Segment Start: DATA EXTRACT

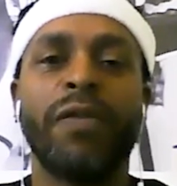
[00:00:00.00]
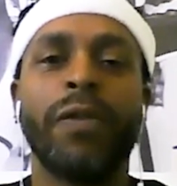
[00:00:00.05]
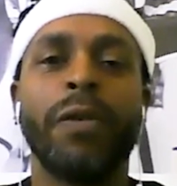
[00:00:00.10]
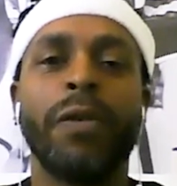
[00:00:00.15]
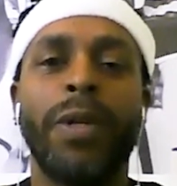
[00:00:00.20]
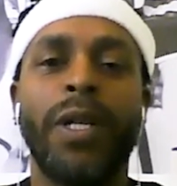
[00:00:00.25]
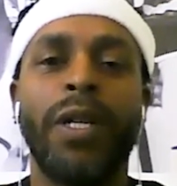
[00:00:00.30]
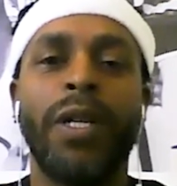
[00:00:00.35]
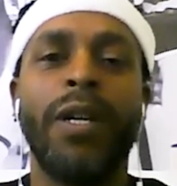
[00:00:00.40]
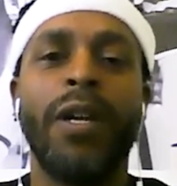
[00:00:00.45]
for
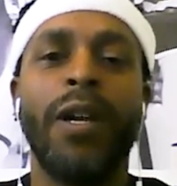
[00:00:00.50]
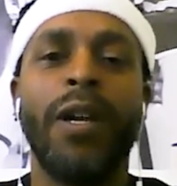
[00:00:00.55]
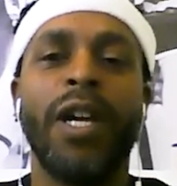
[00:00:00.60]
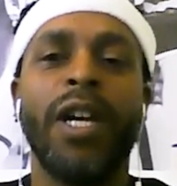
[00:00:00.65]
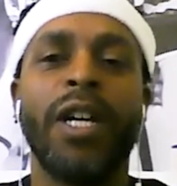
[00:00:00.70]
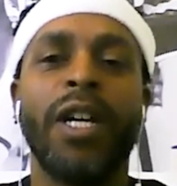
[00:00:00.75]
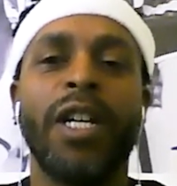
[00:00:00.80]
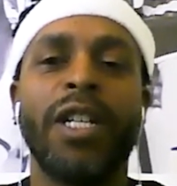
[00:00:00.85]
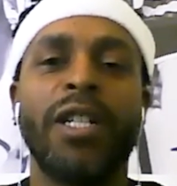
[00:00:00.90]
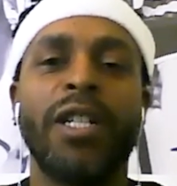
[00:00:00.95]
me
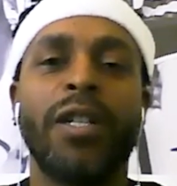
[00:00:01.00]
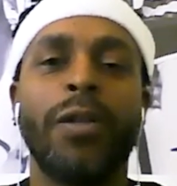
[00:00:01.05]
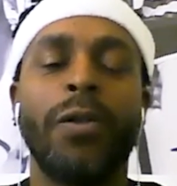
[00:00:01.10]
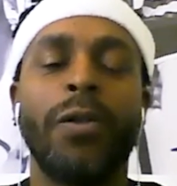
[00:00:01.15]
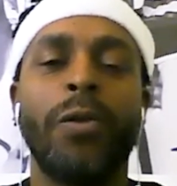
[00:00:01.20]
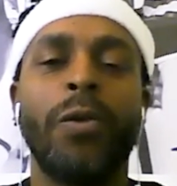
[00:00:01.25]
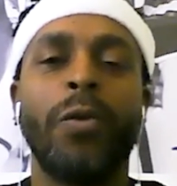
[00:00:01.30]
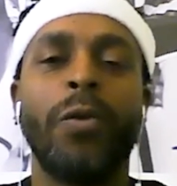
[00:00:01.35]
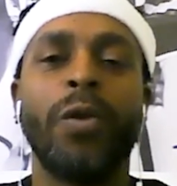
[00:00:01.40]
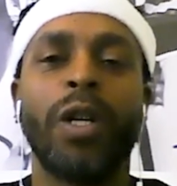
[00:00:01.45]

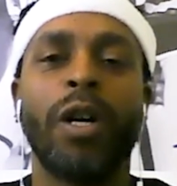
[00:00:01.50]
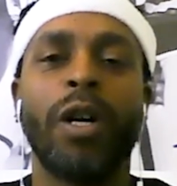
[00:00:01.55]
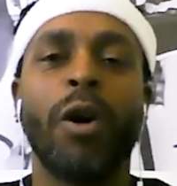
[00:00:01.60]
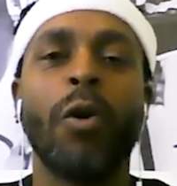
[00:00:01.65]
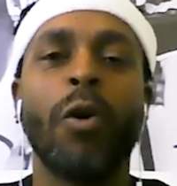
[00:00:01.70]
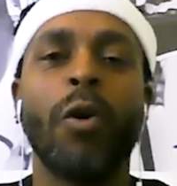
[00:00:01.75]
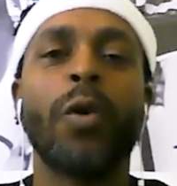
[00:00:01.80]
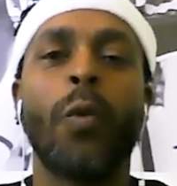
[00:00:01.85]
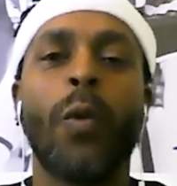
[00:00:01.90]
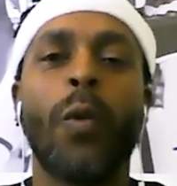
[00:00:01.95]
to
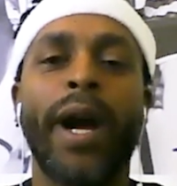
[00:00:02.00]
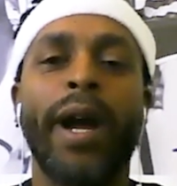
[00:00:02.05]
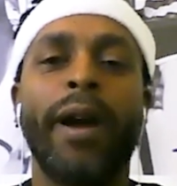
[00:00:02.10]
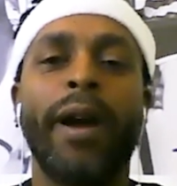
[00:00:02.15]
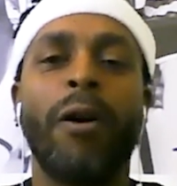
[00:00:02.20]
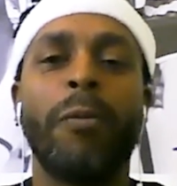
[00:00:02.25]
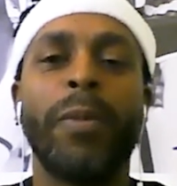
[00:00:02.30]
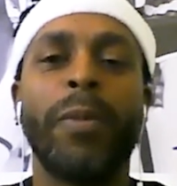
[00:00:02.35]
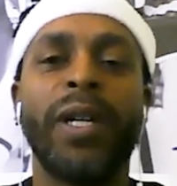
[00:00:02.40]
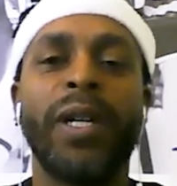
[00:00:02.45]
go to
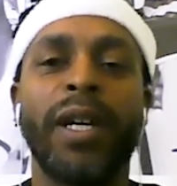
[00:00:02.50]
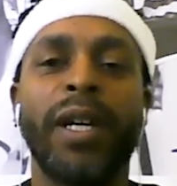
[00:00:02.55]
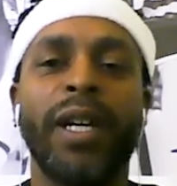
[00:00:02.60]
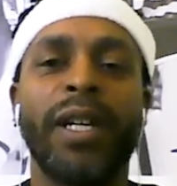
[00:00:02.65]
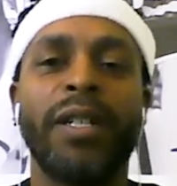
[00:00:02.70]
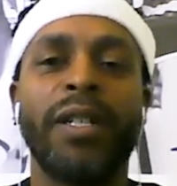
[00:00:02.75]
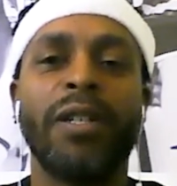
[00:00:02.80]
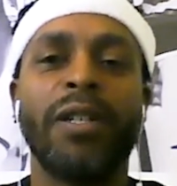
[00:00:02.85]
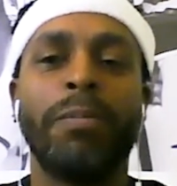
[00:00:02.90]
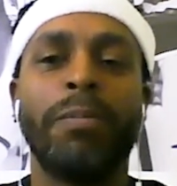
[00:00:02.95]
Wyoming
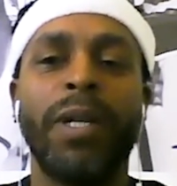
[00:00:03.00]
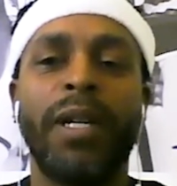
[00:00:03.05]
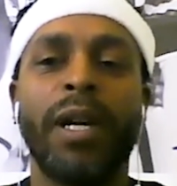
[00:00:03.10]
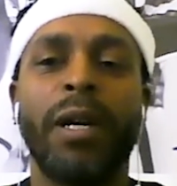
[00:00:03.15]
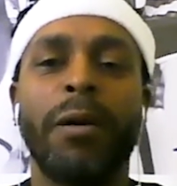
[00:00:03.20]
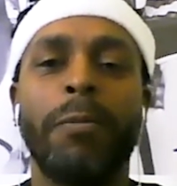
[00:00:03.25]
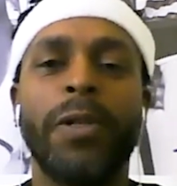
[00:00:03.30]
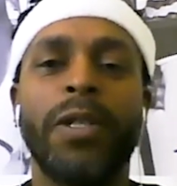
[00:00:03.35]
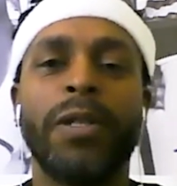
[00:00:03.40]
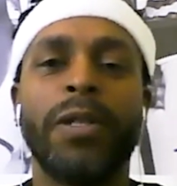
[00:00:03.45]
and to be
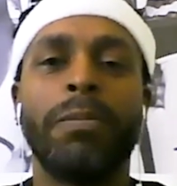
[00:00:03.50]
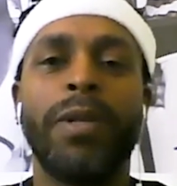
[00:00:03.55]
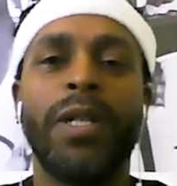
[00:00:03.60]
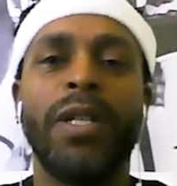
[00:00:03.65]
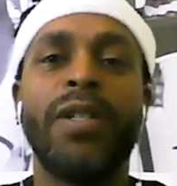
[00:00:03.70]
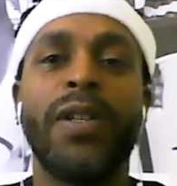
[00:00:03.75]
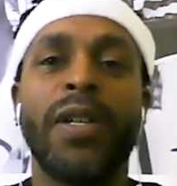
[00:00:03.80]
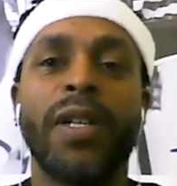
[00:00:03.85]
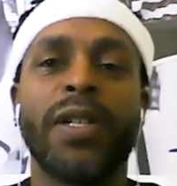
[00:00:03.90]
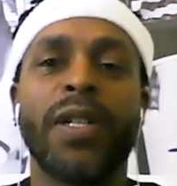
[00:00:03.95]
able to
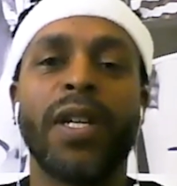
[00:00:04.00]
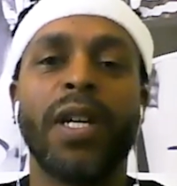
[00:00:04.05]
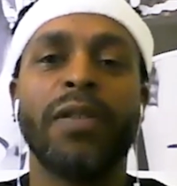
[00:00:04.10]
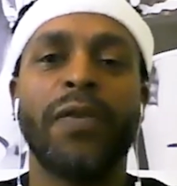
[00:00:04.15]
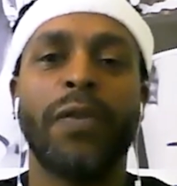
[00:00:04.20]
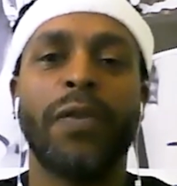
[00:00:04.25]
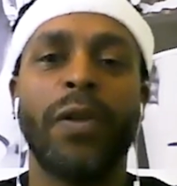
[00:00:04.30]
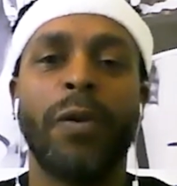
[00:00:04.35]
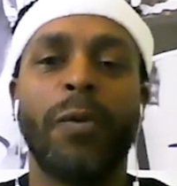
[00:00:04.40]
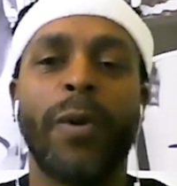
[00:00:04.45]
be
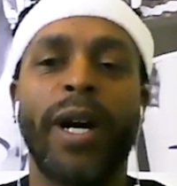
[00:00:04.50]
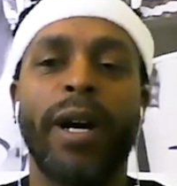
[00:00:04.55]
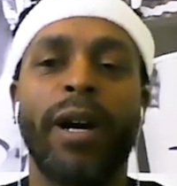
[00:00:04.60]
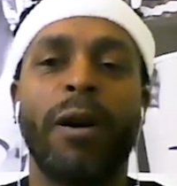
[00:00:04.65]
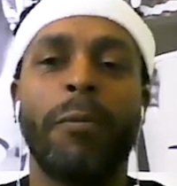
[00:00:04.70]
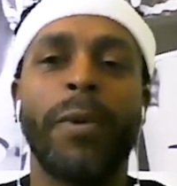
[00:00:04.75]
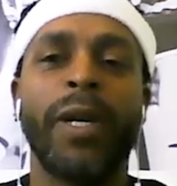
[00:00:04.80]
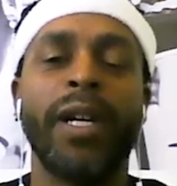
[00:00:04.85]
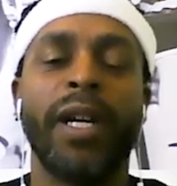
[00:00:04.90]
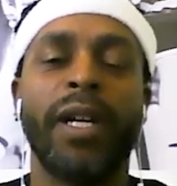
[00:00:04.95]
successful in
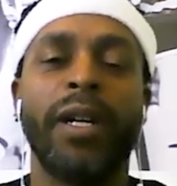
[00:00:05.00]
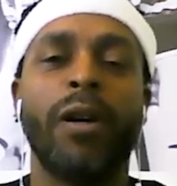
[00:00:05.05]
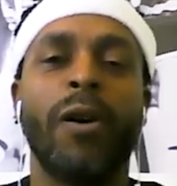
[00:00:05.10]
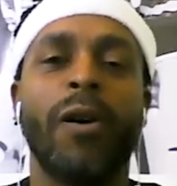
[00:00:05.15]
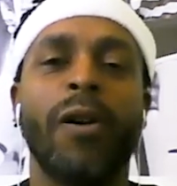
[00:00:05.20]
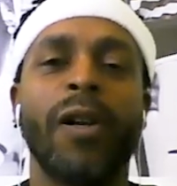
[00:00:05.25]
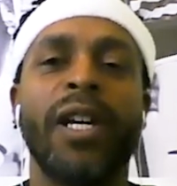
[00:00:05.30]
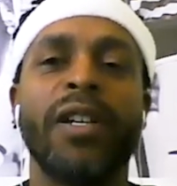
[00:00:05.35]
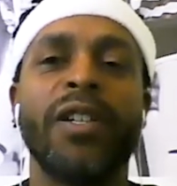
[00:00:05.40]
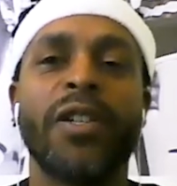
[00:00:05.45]
Wyoming. And
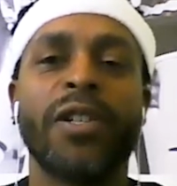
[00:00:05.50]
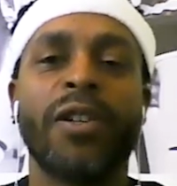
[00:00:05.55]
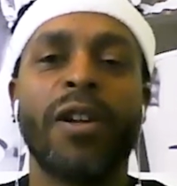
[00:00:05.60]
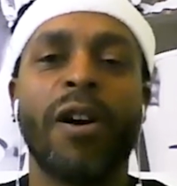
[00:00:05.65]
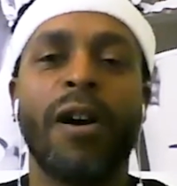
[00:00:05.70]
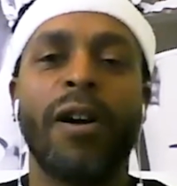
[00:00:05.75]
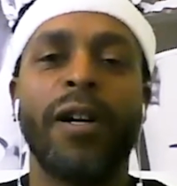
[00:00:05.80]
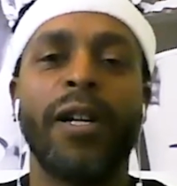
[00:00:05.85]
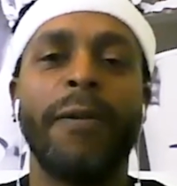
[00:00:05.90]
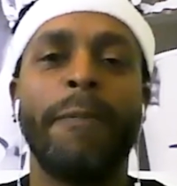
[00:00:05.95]
all that
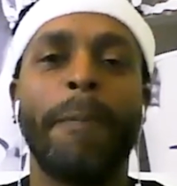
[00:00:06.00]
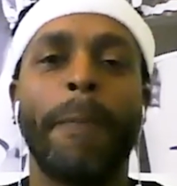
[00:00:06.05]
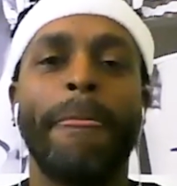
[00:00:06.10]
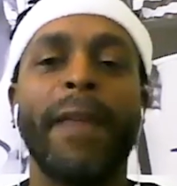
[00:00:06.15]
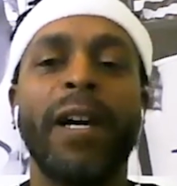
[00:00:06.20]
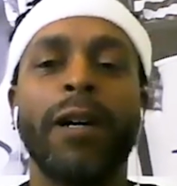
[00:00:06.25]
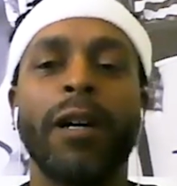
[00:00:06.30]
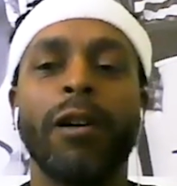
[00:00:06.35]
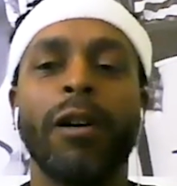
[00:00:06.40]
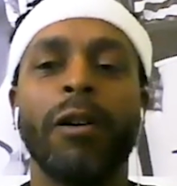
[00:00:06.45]
started
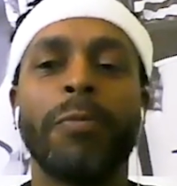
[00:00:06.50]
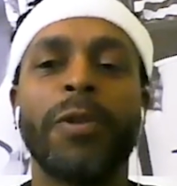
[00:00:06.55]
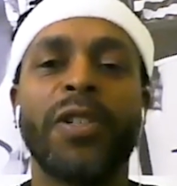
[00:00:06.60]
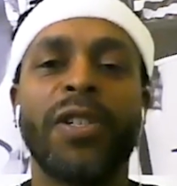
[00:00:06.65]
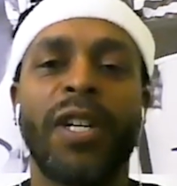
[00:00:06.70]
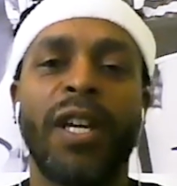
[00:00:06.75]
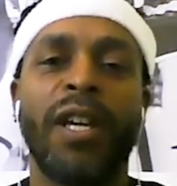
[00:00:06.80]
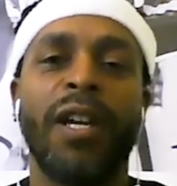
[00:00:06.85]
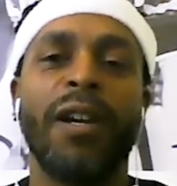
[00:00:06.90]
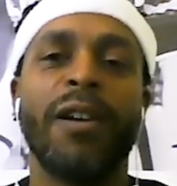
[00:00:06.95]

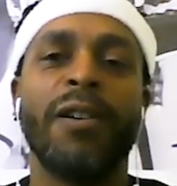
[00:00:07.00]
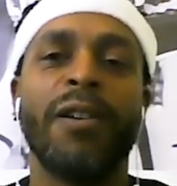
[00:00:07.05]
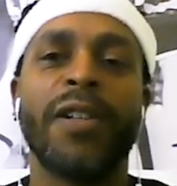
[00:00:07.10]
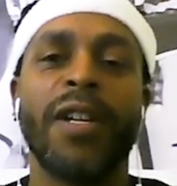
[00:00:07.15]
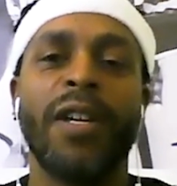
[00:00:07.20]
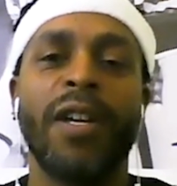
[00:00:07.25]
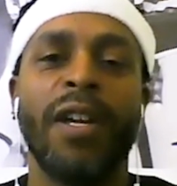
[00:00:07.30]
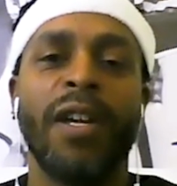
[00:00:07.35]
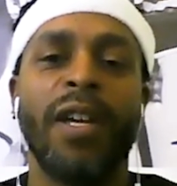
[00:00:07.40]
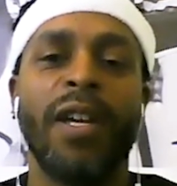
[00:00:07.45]
upstairs
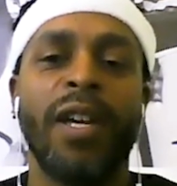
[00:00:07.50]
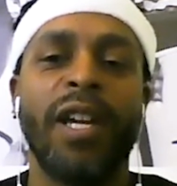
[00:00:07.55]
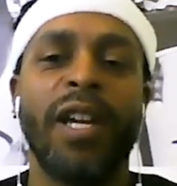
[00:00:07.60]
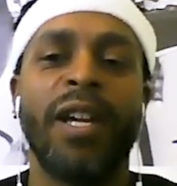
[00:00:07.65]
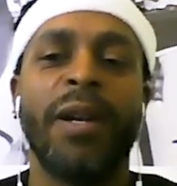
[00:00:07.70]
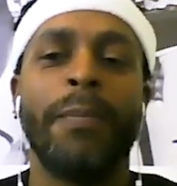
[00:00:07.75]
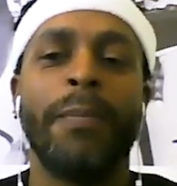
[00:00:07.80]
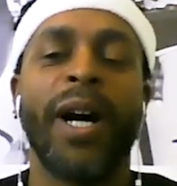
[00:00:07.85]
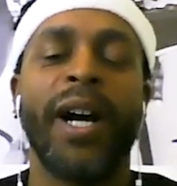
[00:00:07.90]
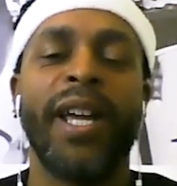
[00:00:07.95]

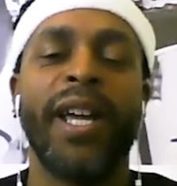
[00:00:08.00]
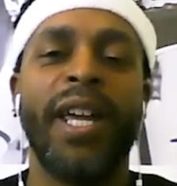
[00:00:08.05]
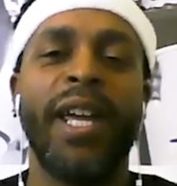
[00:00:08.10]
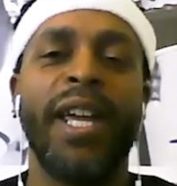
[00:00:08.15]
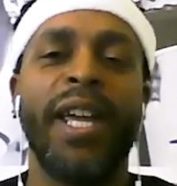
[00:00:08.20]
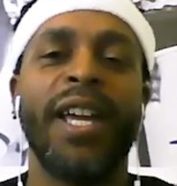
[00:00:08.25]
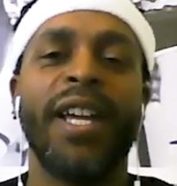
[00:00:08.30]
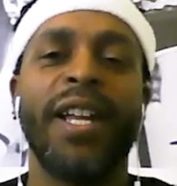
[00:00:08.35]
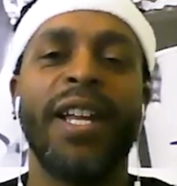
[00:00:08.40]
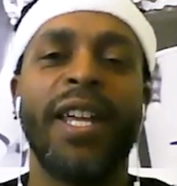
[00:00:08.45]
in my
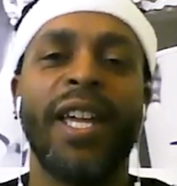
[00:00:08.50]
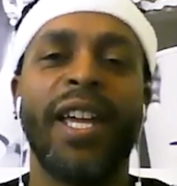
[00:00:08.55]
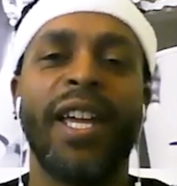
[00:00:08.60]
head.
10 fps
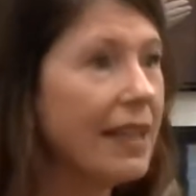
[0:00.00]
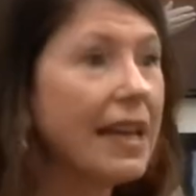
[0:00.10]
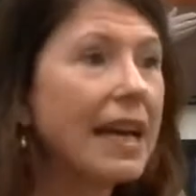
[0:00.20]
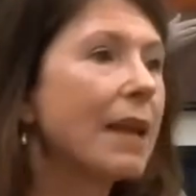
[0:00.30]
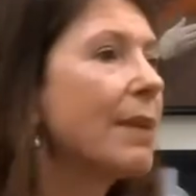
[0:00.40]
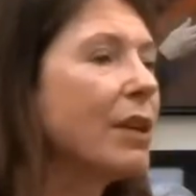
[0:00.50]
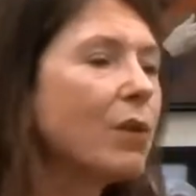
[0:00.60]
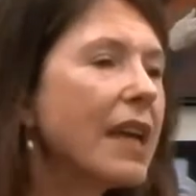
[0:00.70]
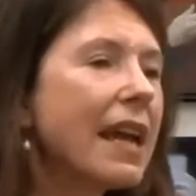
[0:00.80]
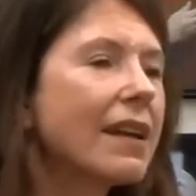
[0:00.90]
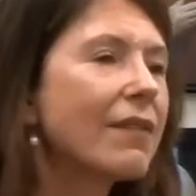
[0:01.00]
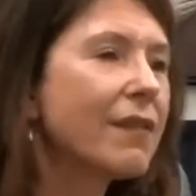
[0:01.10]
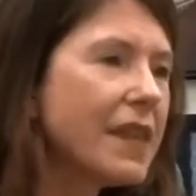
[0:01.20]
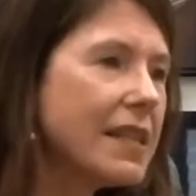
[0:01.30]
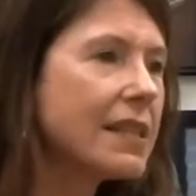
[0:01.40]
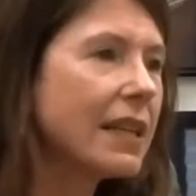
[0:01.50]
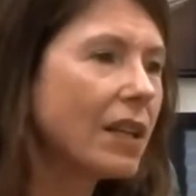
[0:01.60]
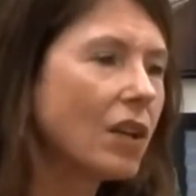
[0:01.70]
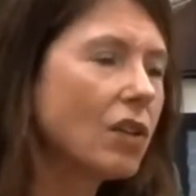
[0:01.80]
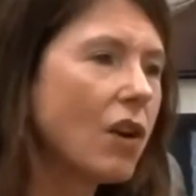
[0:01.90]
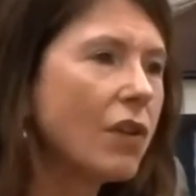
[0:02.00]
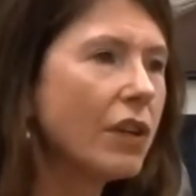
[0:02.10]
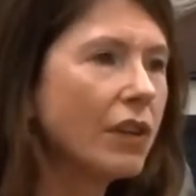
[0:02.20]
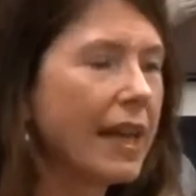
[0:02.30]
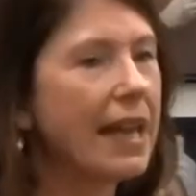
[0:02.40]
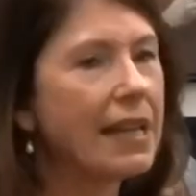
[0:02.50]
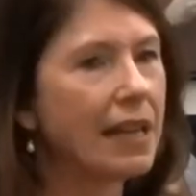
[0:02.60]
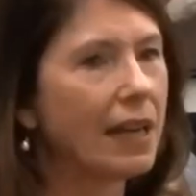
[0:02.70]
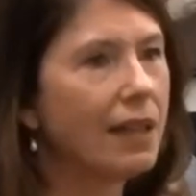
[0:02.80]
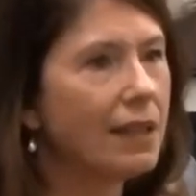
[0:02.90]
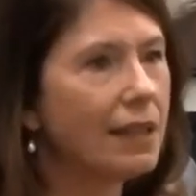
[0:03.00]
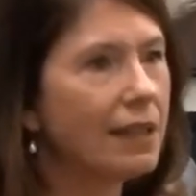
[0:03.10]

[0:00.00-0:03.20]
Right. And I'm like, you can't visit colonial Kenya.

Segment End: DATA EXTRACT

Skip the pictures and copy exactly the lines from the one containing "[00:00:05.25]" through the end of the material, both ends included.

■ **OUTPUT OF THE TASK**
[00:00:05.25]
[00:00:05.30]
[00:00:05.35]
[00:00:05.40]
[00:00:05.45]
Wyoming. And
[00:00:05.50]
[00:00:05.55]
[00:00:05.60]
[00:00:05.65]
[00:00:05.70]
[00:00:05.75]
[00:00:05.80]
[00:00:05.85]
[00:00:05.90]
[00:00:05.95]
all that
[00:00:06.00]
[00:00:06.05]
[00:00:06.10]
[00:00:06.15]
[00:00:06.20]
[00:00:06.25]
[00:00:06.30]
[00:00:06.35]
[00:00:06.40]
[00:00:06.45]
started
[00:00:06.50]
[00:00:06.55]
[00:00:06.60]
[00:00:06.65]
[00:00:06.70]
[00:00:06.75]
[00:00:06.80]
[00:00:06.85]
[00:00:06.90]
[00:00:06.95]

[00:00:07.00]
[00:00:07.05]
[00:00:07.10]
[00:00:07.15]
[00:00:07.20]
[00:00:07.25]
[00:00:07.30]
[00:00:07.35]
[00:00:07.40]
[00:00:07.45]
upstairs
[00:00:07.50]
[00:00:07.55]
[00:00:07.60]
[00:00:07.65]
[00:00:07.70]
[00:00:07.75]
[00:00:07.80]
[00:00:07.85]
[00:00:07.90]
[00:00:07.95]

[00:00:08.00]
[00:00:08.05]
[00:00:08.10]
[00:00:08.15]
[00:00:08.20]
[00:00:08.25]
[00:00:08.30]
[00:00:08.35]
[00:00:08.40]
[00:00:08.45]
in my
[00:00:08.50]
[00:00:08.55]
[00:00:08.60]
head.
10 fps
[0:00.00]
[0:00.10]
[0:00.20]
[0:00.30]
[0:00.40]
[0:00.50]
[0:00.60]
[0:00.70]
[0:00.80]
[0:00.90]
[0:01.00]
[0:01.10]
[0:01.20]
[0:01.30]
[0:01.40]
[0:01.50]
[0:01.60]
[0:01.70]
[0:01.80]
[0:01.90]
[0:02.00]
[0:02.10]
[0:02.20]
[0:02.30]
[0:02.40]
[0:02.50]
[0:02.60]
[0:02.70]
[0:02.80]
[0:02.90]
[0:03.00]
[0:03.10]

[0:00.00-0:03.20]
Right. And I'm like, you can't visit colonial Kenya.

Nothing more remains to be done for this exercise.